Brahim Tazaghart n’est plus à présenter. Auteur prolifique, il a en plus investi le champ de l’édition depuis quelques années et cela semble lui réussir. Après «Salas d Nuja» (Salas et Nuja), un roman d’amour en 2004, «Akin i tira»(Plus loin que l’écriture), un recueil de poésie en 2006 et «Lgerrat»(Les traces), un recueil de nouvelles, il revient cette fois-ci avec un recueil de poésie, «Amulli ameggaz» (Heureux anniversaire), édition Tira/2010.
Un texte fort intéressant pour deux raisons essentielles : la première relève du fait que Brahim investit un thème rare dans la production littéraire kabyle, celui de l’amour possession, de l’amour charnel, de l’amour interdit et de l’amour transgression. Sachant que le moule des traditions sociales font que cette thématique est délaissée, du moins non tentée, parce que le vocabulaire inhérent est pratiquement du domaine de la néologie. Et quand l’existant est utilisé, si le mode poétique n’est pas puissant –comme c’est le cas dans «Amulli ameggaz-, le vulgaire reste à portée de lecture.
La seconde est que l’auteur, ici, nous donne à lire un roman, un dialogue, un appel, un cri, une crue de la mémoire, un mea-culpa, une confession… mais aussi une démonstration amoureuse moulée dans des vers d’une simplicité de lecture totale, mais portés par un souffle qui appelle, tendrement, l’hypothétique amour d’hier.

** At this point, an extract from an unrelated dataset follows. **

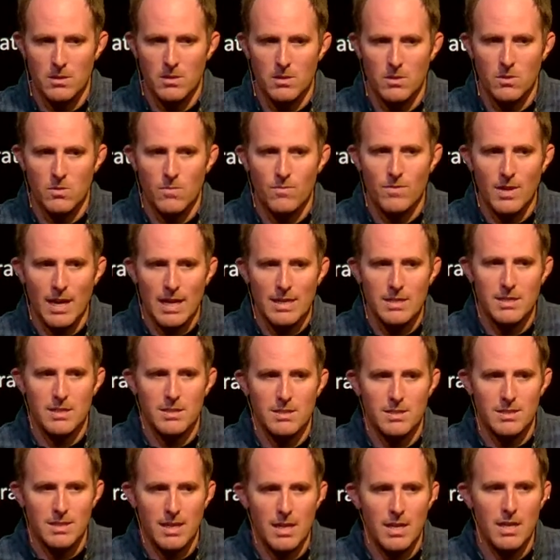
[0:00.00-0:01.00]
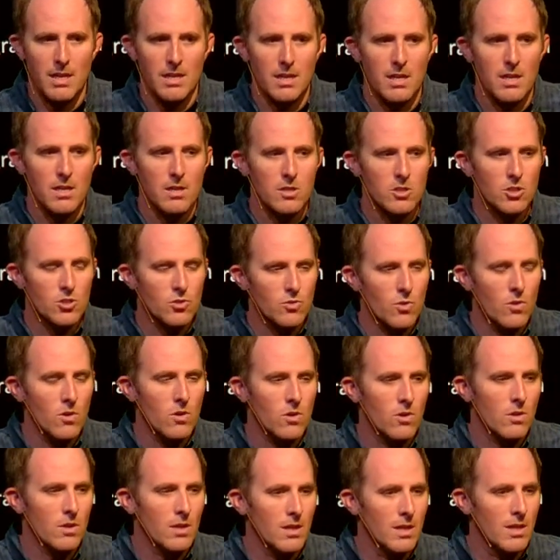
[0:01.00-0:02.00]
You've got to stay
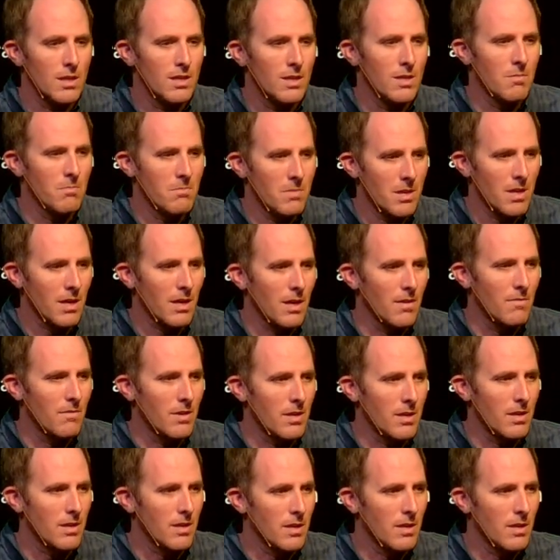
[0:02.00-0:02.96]
strong in the middle of it.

Cet amour du passé, qui surgit comme un fantôme, vient falsifier la conscience du moment de l’écriture. Cet état de grâce ne dure pas longtemps, d’autant qu’ici les enfants de la raison et de l’amour filial rappellent le père à la réalité quand le poète s’engage dans ces voies mémorielles qui vont chouchouter l’adolescence. Puis cet amour existe-t-il de vrai ? N’est-ce pas une création du poète pour tenter la mystification du cœur ? N’est-ce pas une simple révélation d’une lecture pour aller tenter un itinéraire littéraire ? Ou bien, est-ce simplement un rappel incoercible d’une mémoire qui, le temps d’une inspiration, a dans une exigence totalitaire obligé Brahim Tazaghart à convoquer Nuja pour lui intimer, tantôt de le couver, de l’aimer, de le cacher dans son amour, tantôt de le désavouer, de le refouler, de l’intimider… A moins que ce ne soit le poète, fatigué de porter l’incurable amour, qui demande à sa bien-aimée de –simplement, le quitter et l’oublier. Laissons dire Brahim tazaghart : «Quelle est la couleur de tes yeux ?/Quelle est la senteur de ton sourire ?/Je te dirai la vérité : Je ne m’en rappelle pas/Si ta voix était douce/A moins que/Rauque comme les jours de chagrin/Gaulés par mon espoir/Quand tu as marché dans leur sillage/Tu m’as oublié…» Il est indispensable de faire une relecture de ce recueil de poésie, « Amulli ameggaz », qui vient bousculer un vocabulaire habitué à des situations confortables pour la paix du cœur, afin de dégager toutes les nouveautés de langage, mais surtout de style. Rappelons que ce recueil est dédié au repos de l’âme du grand poète arabe Nizzar Kibbani. Peut-être que ceci explique cela ? I. I.